Clin Res Cardiol (2022). https://doi.org/10.1007/s00392-022-02002-5

Artificial intelligence enabled prediction of treatment success in patients undergoing transcatheter tricuspid valve repair using transoesophageal echocardiographic imaging
M. Unterhuber1, K.-P. Kresoja1, K.-P. Rommel1, C. Besler1, T. Noack2, M. Orban3, V. Fortmeier4, J. Hausleiter3, V. Rudolph5, H. Thiele1, P. Lurz1
1Klinik für Innere Medizin/Kardiologie, Herzzentrum Leipzig - Universität Leipzig, Leipzig; 2Universitätsklinik für Herzchirurgie, Herzzentrum Leipzig - Universität Leipzig, Leipzig; 3Medizinische Klinik und Poliklinik I, LMU Klinikum der Universität München, München; 4Klinik für Allgemeiner und Interventionelle Kardiologie/Angiologie, Herz- und Diabeteszentrum NRW, Bad Oeynhausen; 5Allgemeine und Interventionelle Kardiologie/Angiologie, Herz- und Diabeteszentrum NRW, Bad Oeynhausen;

Background:

Transcatheter tricuspid valve repair (TTVR) has been shown to be a safe and effective treatment option for patients with severe tricuspid regurgitation (TR) deemed at prohibitive surgical risk.
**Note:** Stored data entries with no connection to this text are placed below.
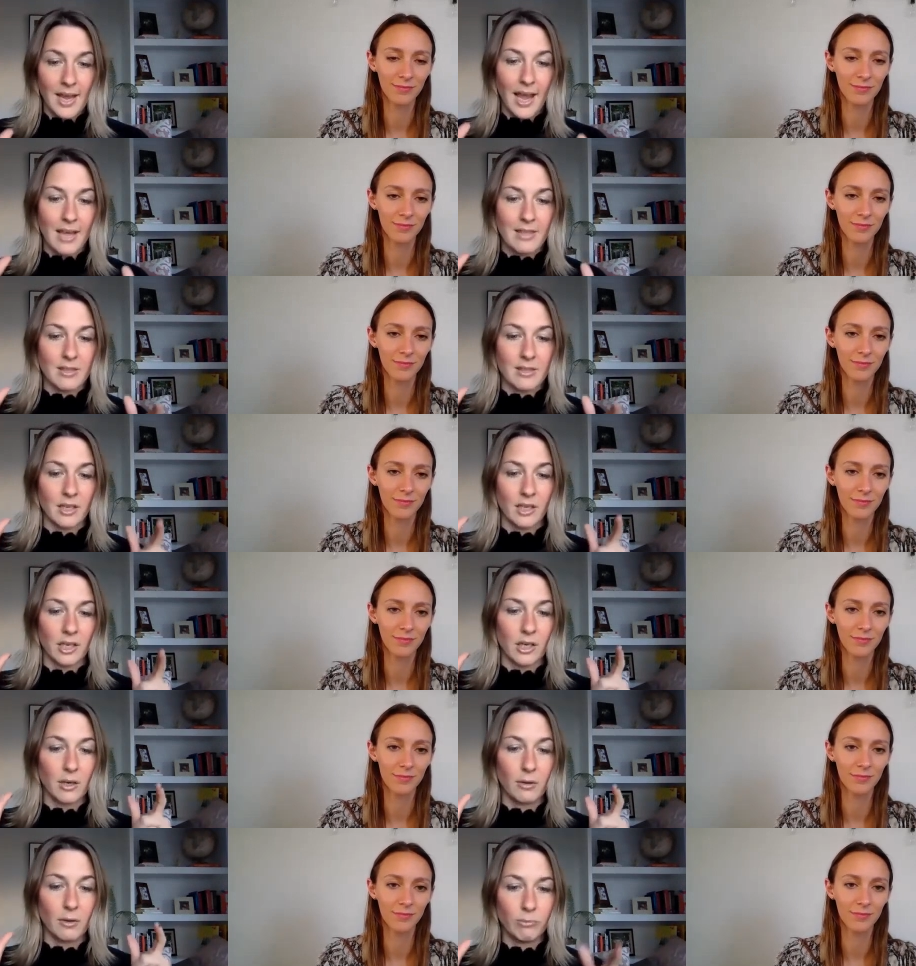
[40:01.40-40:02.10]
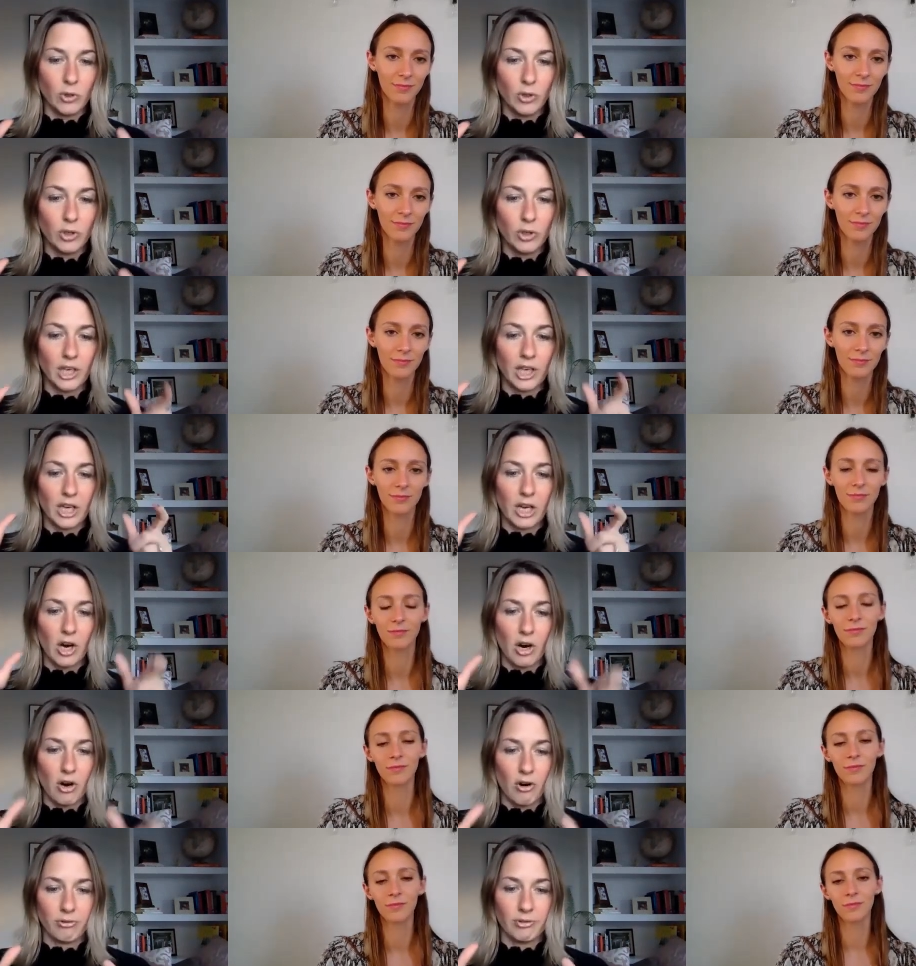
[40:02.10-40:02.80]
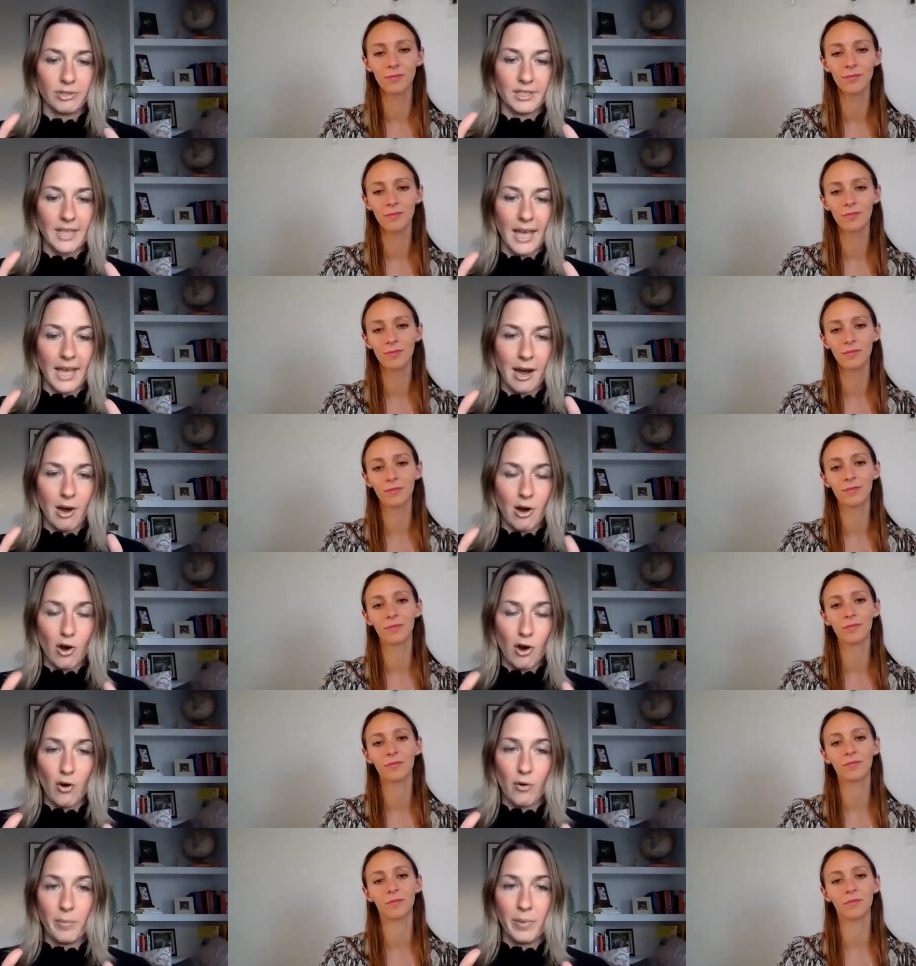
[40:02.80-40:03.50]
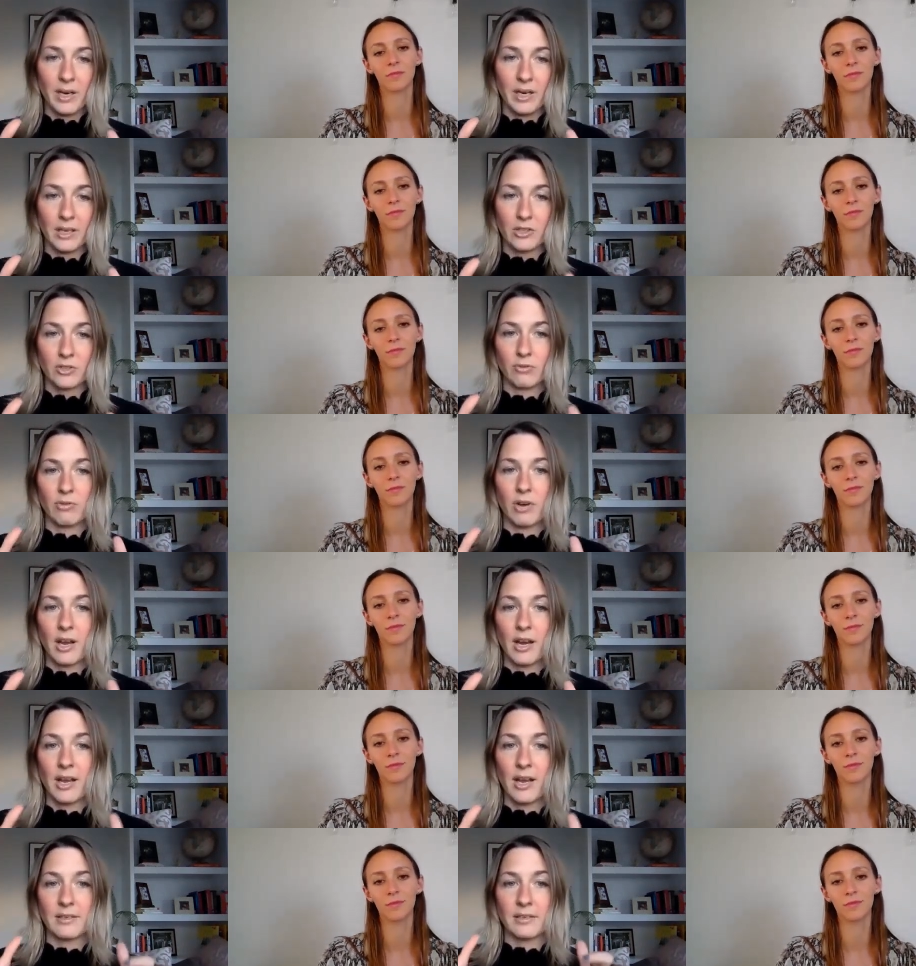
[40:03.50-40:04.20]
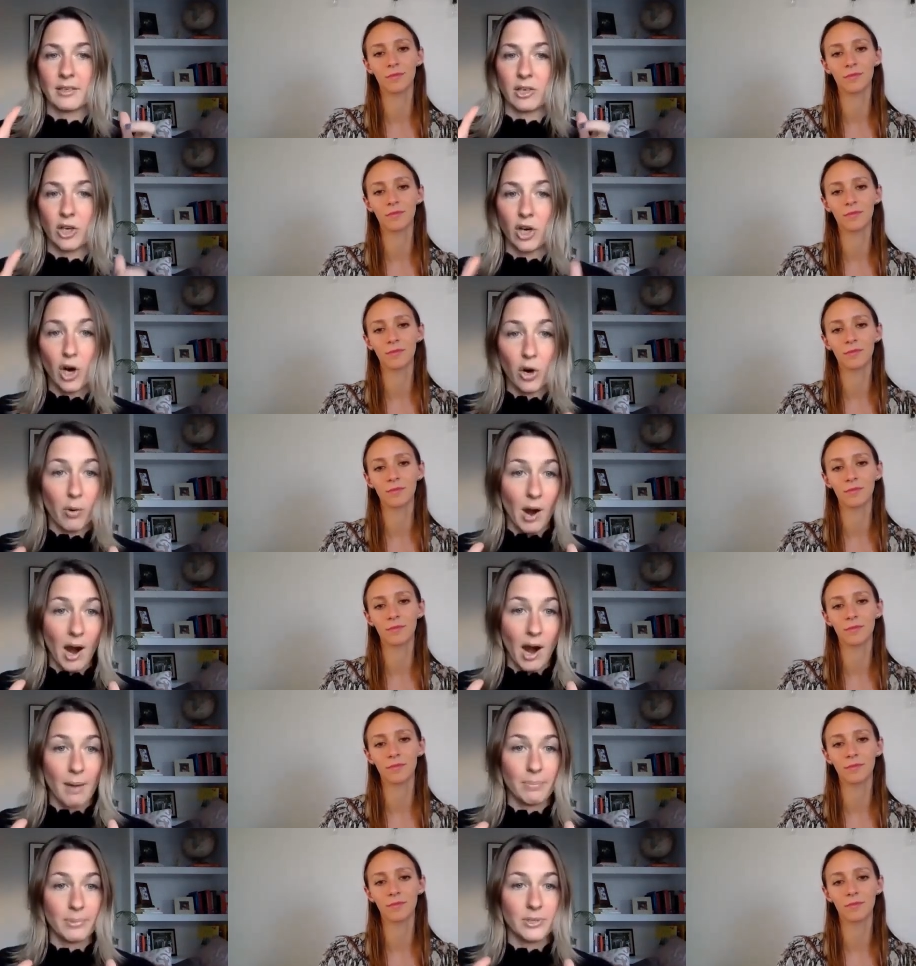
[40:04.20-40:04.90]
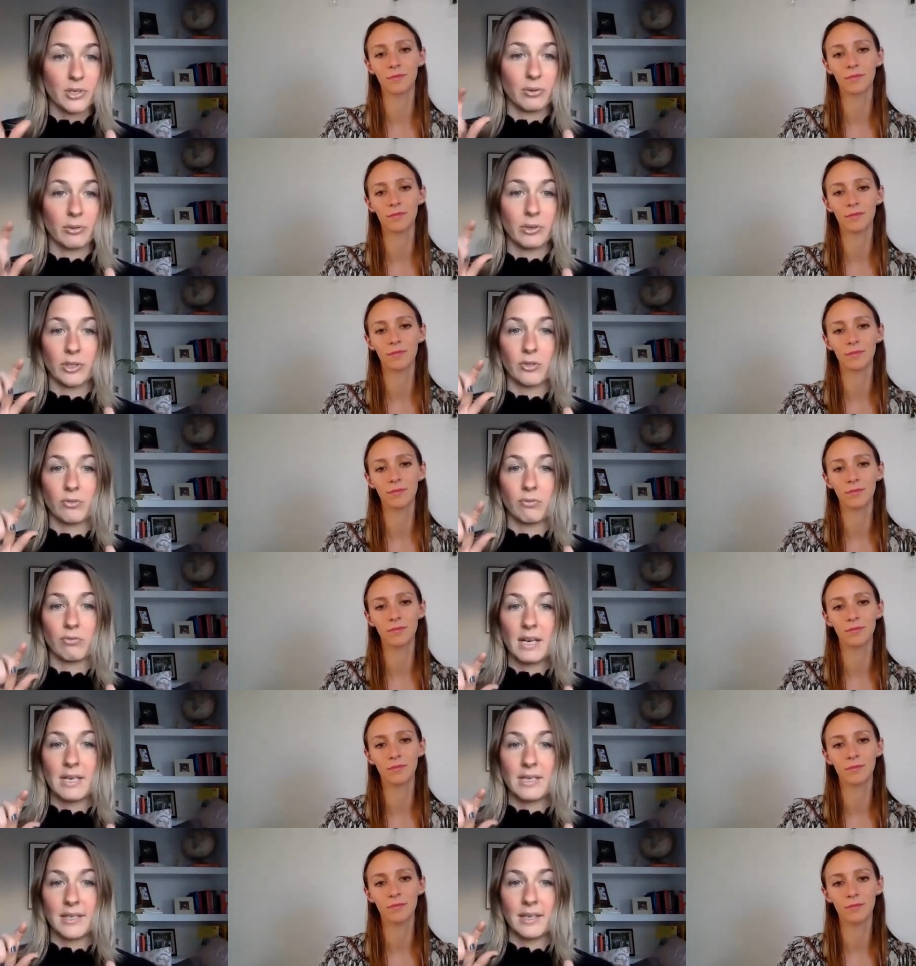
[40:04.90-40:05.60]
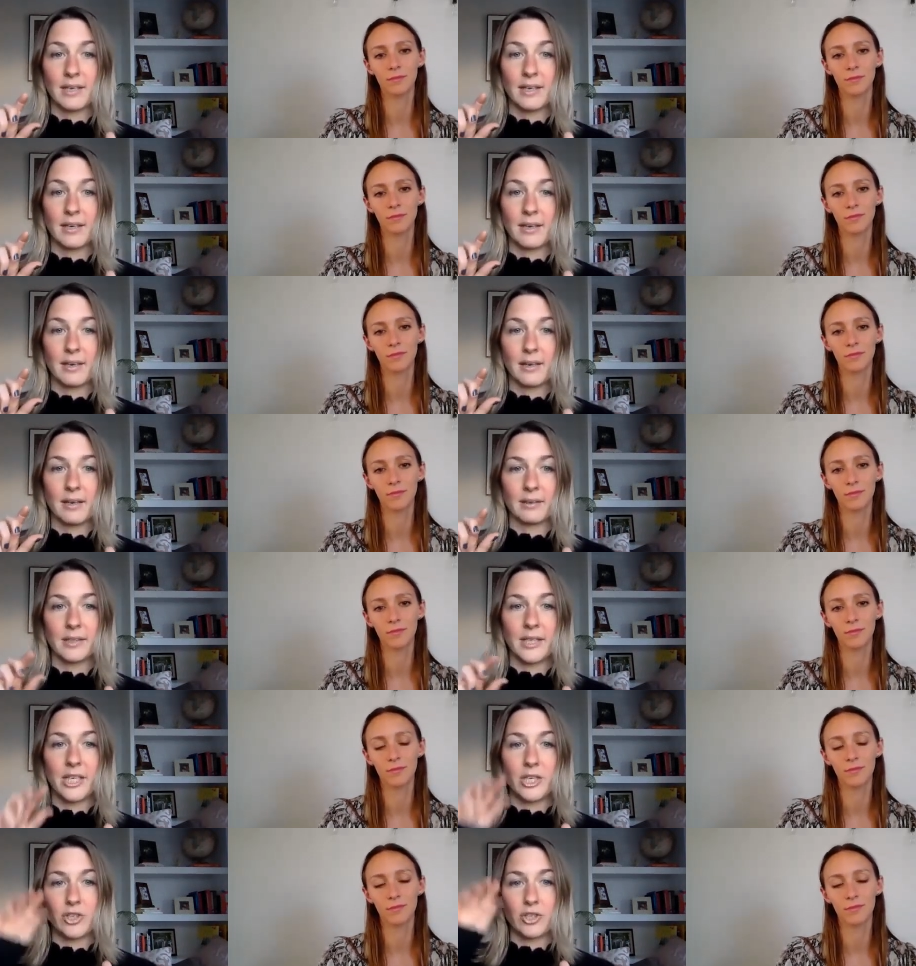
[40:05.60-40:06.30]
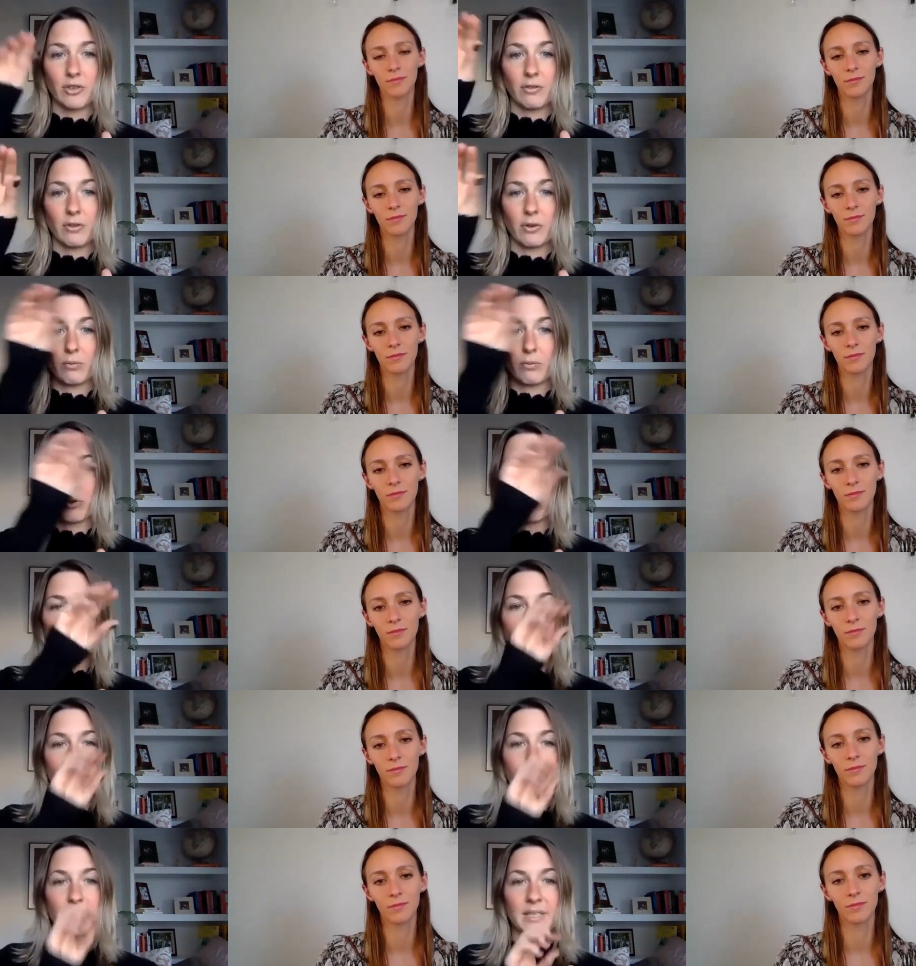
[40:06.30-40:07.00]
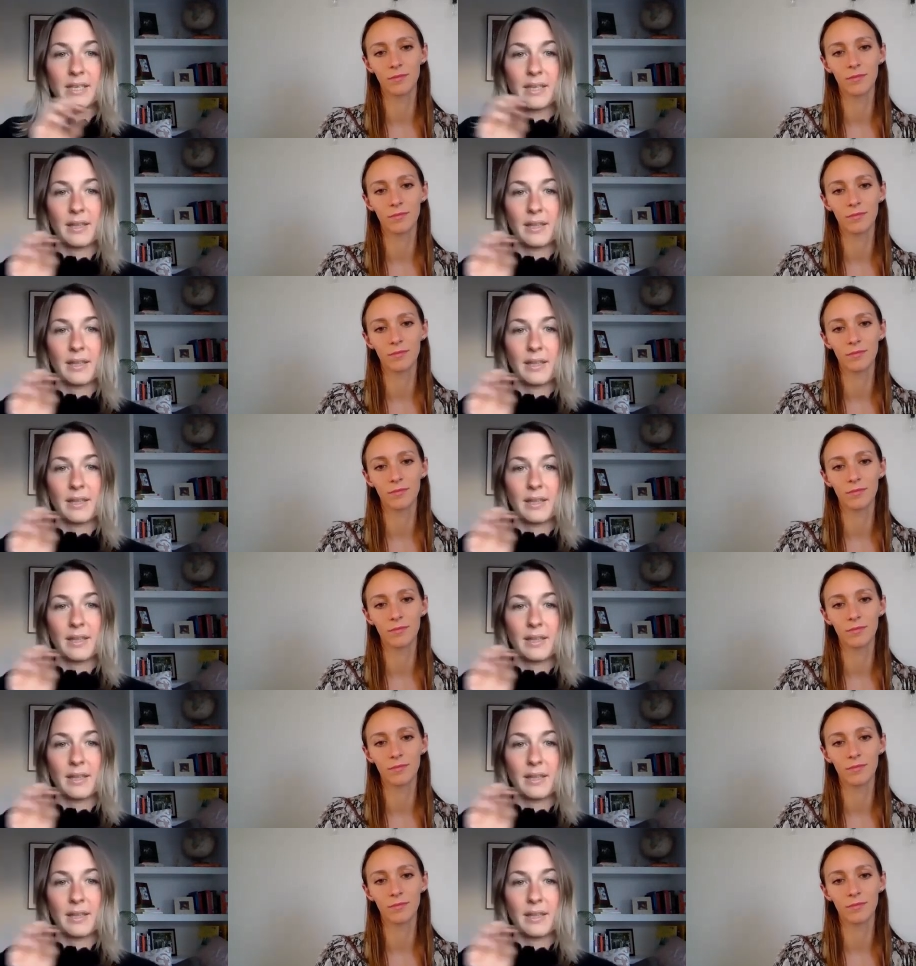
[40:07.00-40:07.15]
Speaker 1: And the community owns that home and it's run as a co op. So it's rented. Each of the rooms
With the rise of TTVR, effective patient selection is crucial to improve technical and patient directed outcomes. Therefore, we sought to create and evaluate a prediction model based only on preinterventional transoesophageal echocardiography (TOE) to predict treatment success.

 

Methods:

Patients with severe symptomatic TR treated with TTVR between 2016 and 2020 from three high-volume centers in Germany (Munich, Bad Oeynhausen and Heart Center Leipzig) were included in this study. Treatment success was defined as TR grade ≤2 at first follow-up after TTVR. Preinterventional transgastric short-axis view B-mode cines of minimum 22 frames length were standardized and cropped. For every frame, movement vectors with starting and ending coordinates in relation to the timeframe were extracted. This information was fed to a long-short-term-memory neural network (LSTM-NN) to predict treatment success. Seventy percent (449 patients) of the study population served as derivation group, whereas 193 (30%) were split into internal (120 patients, 19%) and external validation cohorts. Finally, the model was tested on the remaining 73 patients, (11%). This dataset was withheld and blinded from the network from the beginning to test the accuracy on a “never-seen” dataset and served as external validation cohort.

 

Results:

Overall, 642 patients were included in the present study. The mean age was 78±6 years, 52% were women. Overall, treatment success was achieved in 553 patients (86%). The LSTM-NN showed a suitable performance with an area under the curve of 0.77 (95% CI 0.64–0.89) in predicting treatment success on the test set with a specificity of 91% and a sensitivity of 63%, a positive predictive value of 98% and a negative predictive value of 30%.

 

Conclusion:

This study shows that treatment success of TTVR can be predicted by an artificial intelligence algorithm using preinterventional TOE cines with a high positive predictive value, allowing to assess the feasibility and success probability before performing a procedure and paving the way for optimized patient selection even in centers with less experience in TTVR. These findings warrant further research and validation in larger cohorts.